10 of 10 people found the following review helpful
Electric Eden review,
This review is from: Electric Eden: Unearthing Britain's Visionary Music (Audio CD)
Rob Young's book Electric Eden is a genuine delight to read, something to savour and to revisit, a book that chronicles the convergence and melding of traditional folk-music of the British Isles with popular, classical and experimental styles over the course of the Twentieth Century and beyond, creating diverse works of art along the way that re-imagine our connectedness to the heritage of the land. This cd works as a companion to the book, focusing in upon the time-period perhaps closest to the heart of the author, the blossoming of folk and folk-rock in the 1960's and 1970's, though in the same breath I should add that he doesn't limit himself to those hazy-edged genres previously mentioned, and nor should he. As I see it, the subtitle "Unearthing Britains Visionary Music" indicates that there aren't any clearly-defined boundaries over which he shouldn't cross, so long as that "British visionary" element is present, and perhaps this collection could have been more eclectic yet without the risk of losing the plot.
Rob has done a fine job of compiling a diverse selection of artists, the first disc concentrates on acoustic music and disc two introduces electric instruments. Much of the music is pastoral in feel, some is firmly rooted in the ground whilst others levitate above the ground on psychedelic journeys. Both discs contain tracks by the big names of the day alongside more obscure artists, creating a fascinating collection with discoveries to be made around every corner. As with all compilation cds some people might be disgruntled with the omission or inclusion of certain bands or songs, but space is very finite, and to me he has clearly put a lot of thought into each track and moreover the task of refining it down to these particular pieces must have been a mammoth labour of love.
I give the cd 5 stars because it's a delight and I think it makes a fine companion-piece to the book, giving the book a sonic dimension, but I also find myself wondering if it would have been better yet had Rob included music from across the entire scope of the book rather than just one time-period. Creating such a collection on two discs would have been a really tall order, but I can imagine approaching it in one of two ways: either by dipping into the Discographic Timeline at the back of the book for a representative selection, or choosing a couple of tracks relevant to each chapter.
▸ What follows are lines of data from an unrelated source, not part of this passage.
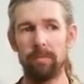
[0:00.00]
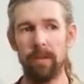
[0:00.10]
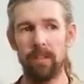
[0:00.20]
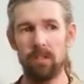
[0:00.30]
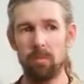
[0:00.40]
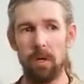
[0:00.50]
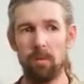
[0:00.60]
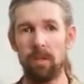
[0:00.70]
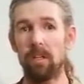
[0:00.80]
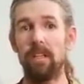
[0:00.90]
it's a spot
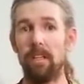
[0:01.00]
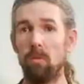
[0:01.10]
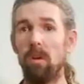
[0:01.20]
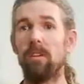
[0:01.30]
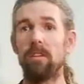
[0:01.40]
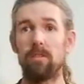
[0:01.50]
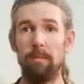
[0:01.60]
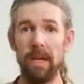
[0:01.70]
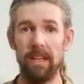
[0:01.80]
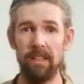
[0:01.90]
where clean water is
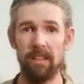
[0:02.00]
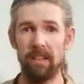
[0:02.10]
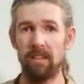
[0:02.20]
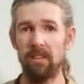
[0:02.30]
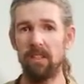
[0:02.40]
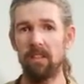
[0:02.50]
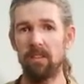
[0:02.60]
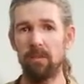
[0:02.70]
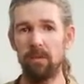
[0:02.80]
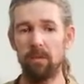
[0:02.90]
made out of the
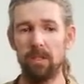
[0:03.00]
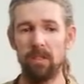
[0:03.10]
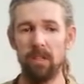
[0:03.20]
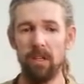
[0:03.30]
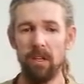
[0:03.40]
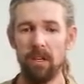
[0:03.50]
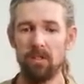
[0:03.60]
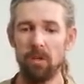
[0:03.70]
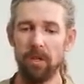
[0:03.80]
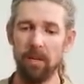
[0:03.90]
earth, if you will.
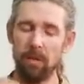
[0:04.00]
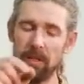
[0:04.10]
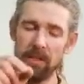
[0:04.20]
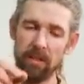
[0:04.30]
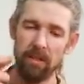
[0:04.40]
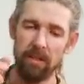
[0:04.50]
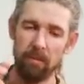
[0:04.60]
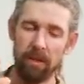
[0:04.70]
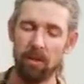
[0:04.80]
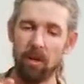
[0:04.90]
So they would,
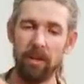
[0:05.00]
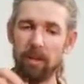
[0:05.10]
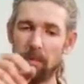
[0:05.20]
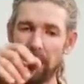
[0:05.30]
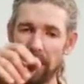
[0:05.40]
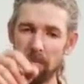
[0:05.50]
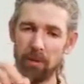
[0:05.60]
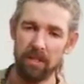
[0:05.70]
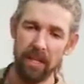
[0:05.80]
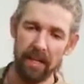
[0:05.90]
but according to their plan,
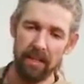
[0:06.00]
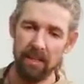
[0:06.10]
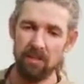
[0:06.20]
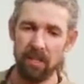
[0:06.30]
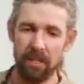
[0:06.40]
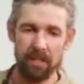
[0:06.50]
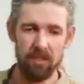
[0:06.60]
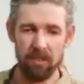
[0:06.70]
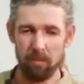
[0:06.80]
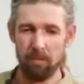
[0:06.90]
protect these
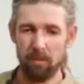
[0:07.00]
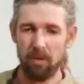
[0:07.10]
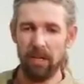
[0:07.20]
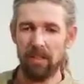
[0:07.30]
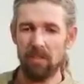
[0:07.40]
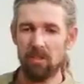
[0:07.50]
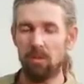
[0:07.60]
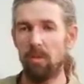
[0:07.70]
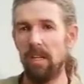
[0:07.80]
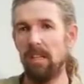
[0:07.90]
areas and create these
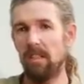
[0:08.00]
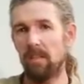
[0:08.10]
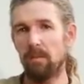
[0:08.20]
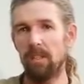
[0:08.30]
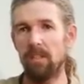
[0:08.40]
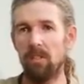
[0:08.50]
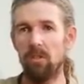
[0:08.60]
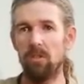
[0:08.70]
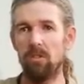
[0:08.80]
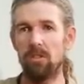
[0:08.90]
3 different
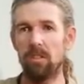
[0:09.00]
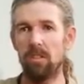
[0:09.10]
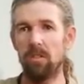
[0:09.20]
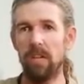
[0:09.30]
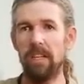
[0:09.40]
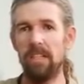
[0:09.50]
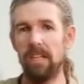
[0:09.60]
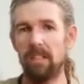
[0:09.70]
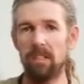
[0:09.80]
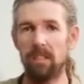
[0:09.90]
huge,
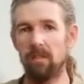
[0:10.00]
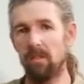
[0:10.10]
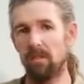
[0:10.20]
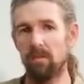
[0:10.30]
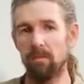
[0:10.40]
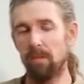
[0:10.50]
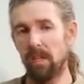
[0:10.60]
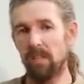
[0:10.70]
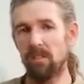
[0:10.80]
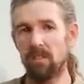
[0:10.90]
90-acre
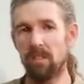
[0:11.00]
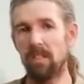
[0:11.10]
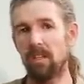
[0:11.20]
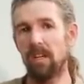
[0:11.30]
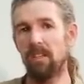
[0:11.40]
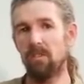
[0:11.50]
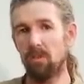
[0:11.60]
plus clear-cut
I'm not familiar with much of the pre-60's music he talks about and would be curious to hear some to help create a deeper context for the later music. Also it would be fascinating to see him pencilling in a line from Arnold Bax through Ralph Vaughan Williams to Ewan MacColl, Martin Carthy, Pentangle, Kate Bush, Talk Talk, to the Boards Of Canada and onwards - I'm not aware of any other compilation out there that takes such a journey.
I am very happy to own a copy of this compilation, and I'm itching to explore the work of a number of artists that are featured on here whom I have previously not been acquainted with. I see that this collection has the catalogue number EDEN001, so I for one look forward very much to EDEN002.